Stored data entries

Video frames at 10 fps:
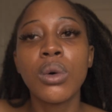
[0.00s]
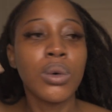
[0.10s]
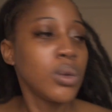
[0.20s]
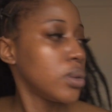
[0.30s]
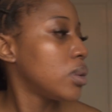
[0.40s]

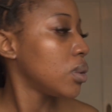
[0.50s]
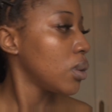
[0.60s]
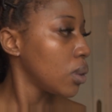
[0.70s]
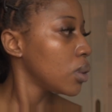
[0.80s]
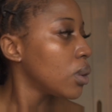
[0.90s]
on
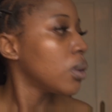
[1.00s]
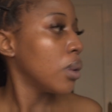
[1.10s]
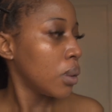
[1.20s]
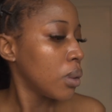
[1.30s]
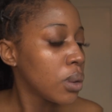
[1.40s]
top. Like
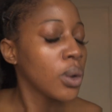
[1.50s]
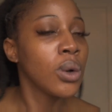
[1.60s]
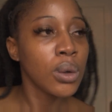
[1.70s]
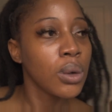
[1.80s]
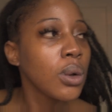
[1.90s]
you don't
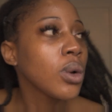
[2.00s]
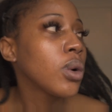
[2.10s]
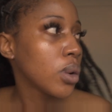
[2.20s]
feel this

**What you will do**
Transcribe every entry word for word, excluding images.

**Answer to this task**
Video frames at 10 fps:
[0.00s]
[0.10s]
[0.20s]
[0.30s]
[0.40s]

[0.50s]
[0.60s]
[0.70s]
[0.80s]
[0.90s]
on
[1.00s]
[1.10s]
[1.20s]
[1.30s]
[1.40s]
top. Like
[1.50s]
[1.60s]
[1.70s]
[1.80s]
[1.90s]
you don't
[2.00s]
[2.10s]
[2.20s]
feel this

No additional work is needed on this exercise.